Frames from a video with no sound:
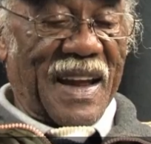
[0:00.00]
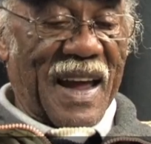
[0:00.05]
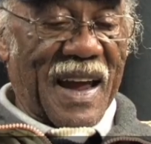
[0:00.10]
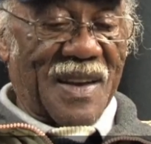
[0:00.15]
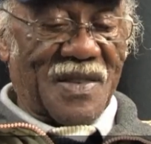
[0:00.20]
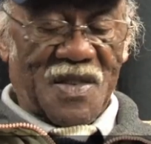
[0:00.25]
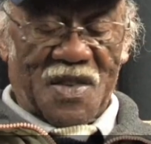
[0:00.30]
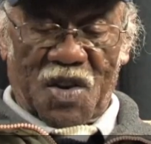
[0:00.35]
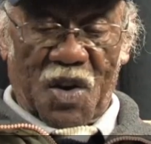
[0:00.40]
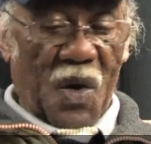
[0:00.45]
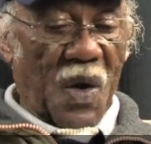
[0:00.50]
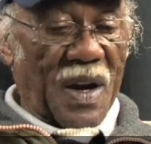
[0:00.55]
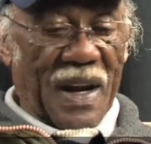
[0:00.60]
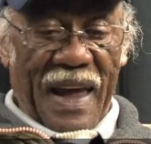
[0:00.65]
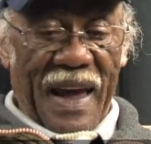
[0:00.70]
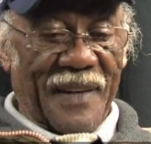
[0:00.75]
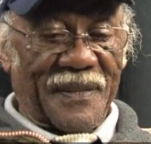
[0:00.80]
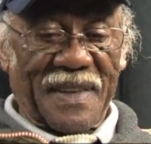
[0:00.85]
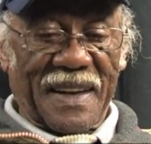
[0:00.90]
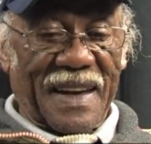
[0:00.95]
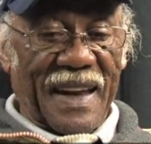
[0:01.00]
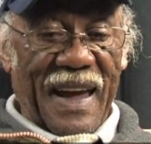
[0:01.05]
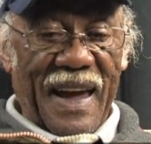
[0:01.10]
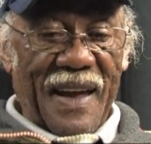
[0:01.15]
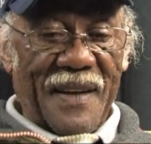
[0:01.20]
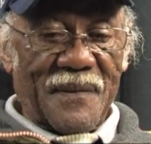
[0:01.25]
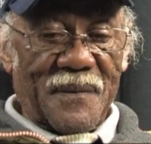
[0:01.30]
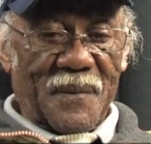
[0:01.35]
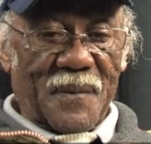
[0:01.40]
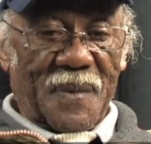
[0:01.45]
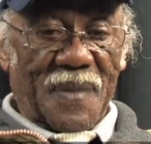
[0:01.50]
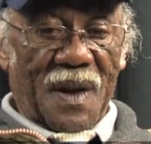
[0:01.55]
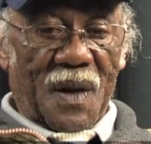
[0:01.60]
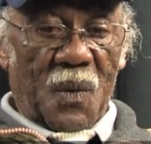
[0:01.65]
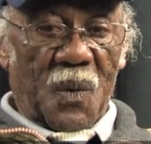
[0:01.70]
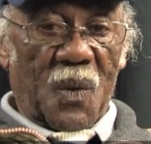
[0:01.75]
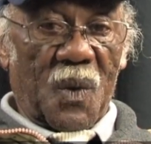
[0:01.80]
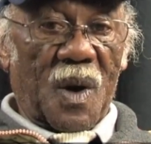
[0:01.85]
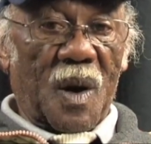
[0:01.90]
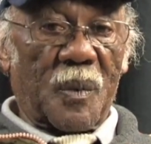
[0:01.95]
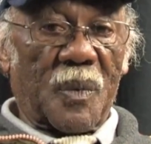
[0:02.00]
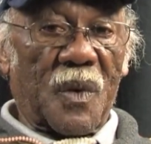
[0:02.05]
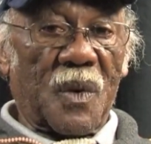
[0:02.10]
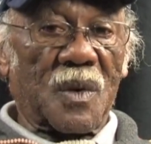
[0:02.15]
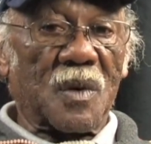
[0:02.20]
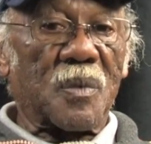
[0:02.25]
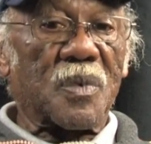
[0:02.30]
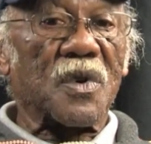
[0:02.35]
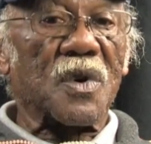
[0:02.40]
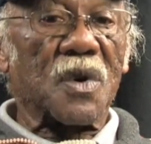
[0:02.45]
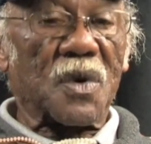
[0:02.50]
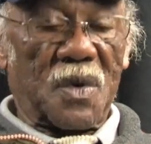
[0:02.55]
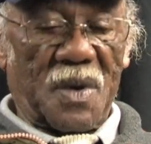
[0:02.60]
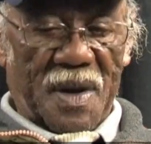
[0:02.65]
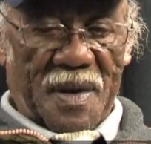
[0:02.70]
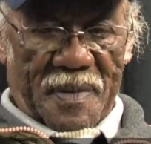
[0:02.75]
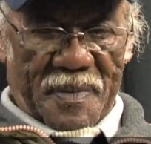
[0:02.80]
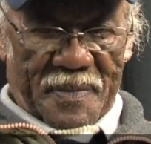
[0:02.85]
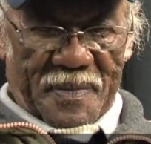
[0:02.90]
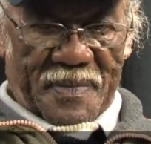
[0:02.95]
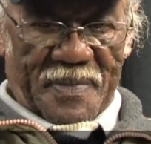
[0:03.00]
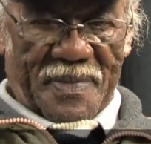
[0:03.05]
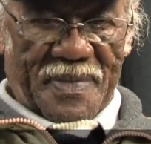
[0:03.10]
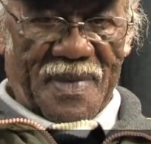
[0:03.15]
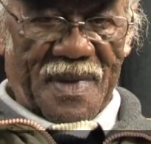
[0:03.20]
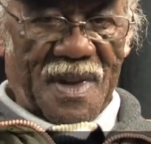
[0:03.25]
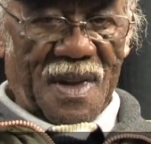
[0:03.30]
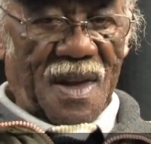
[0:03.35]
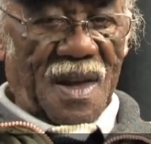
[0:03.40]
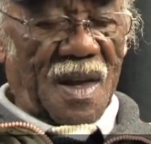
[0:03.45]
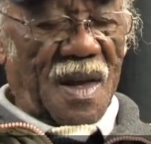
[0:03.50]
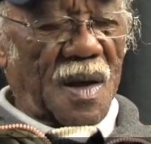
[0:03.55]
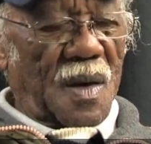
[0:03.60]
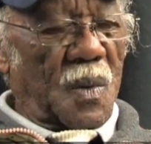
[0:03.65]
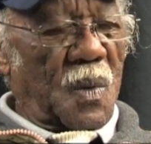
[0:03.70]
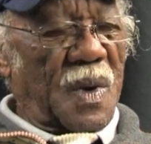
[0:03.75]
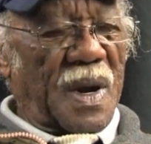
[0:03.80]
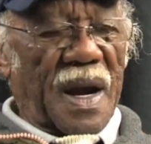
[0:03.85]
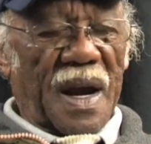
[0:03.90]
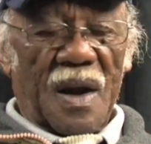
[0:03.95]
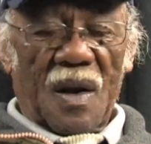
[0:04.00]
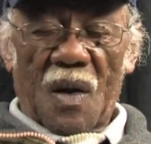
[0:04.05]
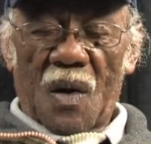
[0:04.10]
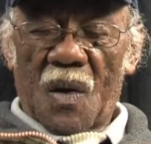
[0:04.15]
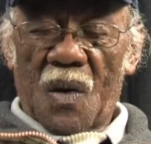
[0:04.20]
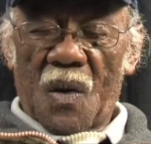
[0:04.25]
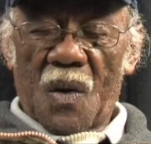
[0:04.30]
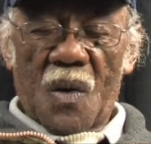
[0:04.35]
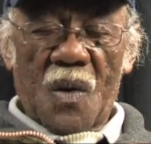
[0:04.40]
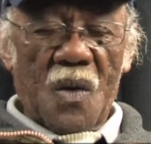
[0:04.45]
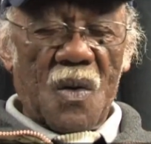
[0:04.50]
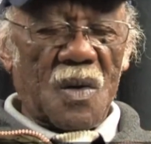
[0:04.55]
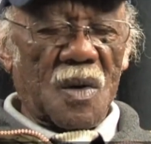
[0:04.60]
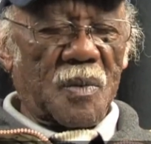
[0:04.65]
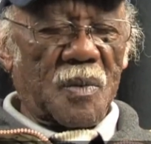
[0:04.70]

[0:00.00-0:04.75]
shortly after that, we went up on the brewery. We had all the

= = =

* WHAT TO PRODUCE
The reply is to be all the records above, transcribed exactly, with no pictures.

* RESULT OF THIS TASK
Frames from a video with no sound:
[0:00.00]
[0:00.05]
[0:00.10]
[0:00.15]
[0:00.20]
[0:00.25]
[0:00.30]
[0:00.35]
[0:00.40]
[0:00.45]
[0:00.50]
[0:00.55]
[0:00.60]
[0:00.65]
[0:00.70]
[0:00.75]
[0:00.80]
[0:00.85]
[0:00.90]
[0:00.95]
[0:01.00]
[0:01.05]
[0:01.10]
[0:01.15]
[0:01.20]
[0:01.25]
[0:01.30]
[0:01.35]
[0:01.40]
[0:01.45]
[0:01.50]
[0:01.55]
[0:01.60]
[0:01.65]
[0:01.70]
[0:01.75]
[0:01.80]
[0:01.85]
[0:01.90]
[0:01.95]
[0:02.00]
[0:02.05]
[0:02.10]
[0:02.15]
[0:02.20]
[0:02.25]
[0:02.30]
[0:02.35]
[0:02.40]
[0:02.45]
[0:02.50]
[0:02.55]
[0:02.60]
[0:02.65]
[0:02.70]
[0:02.75]
[0:02.80]
[0:02.85]
[0:02.90]
[0:02.95]
[0:03.00]
[0:03.05]
[0:03.10]
[0:03.15]
[0:03.20]
[0:03.25]
[0:03.30]
[0:03.35]
[0:03.40]
[0:03.45]
[0:03.50]
[0:03.55]
[0:03.60]
[0:03.65]
[0:03.70]
[0:03.75]
[0:03.80]
[0:03.85]
[0:03.90]
[0:03.95]
[0:04.00]
[0:04.05]
[0:04.10]
[0:04.15]
[0:04.20]
[0:04.25]
[0:04.30]
[0:04.35]
[0:04.40]
[0:04.45]
[0:04.50]
[0:04.55]
[0:04.60]
[0:04.65]
[0:04.70]

[0:00.00-0:04.75]
shortly after that, we went up on the brewery. We had all the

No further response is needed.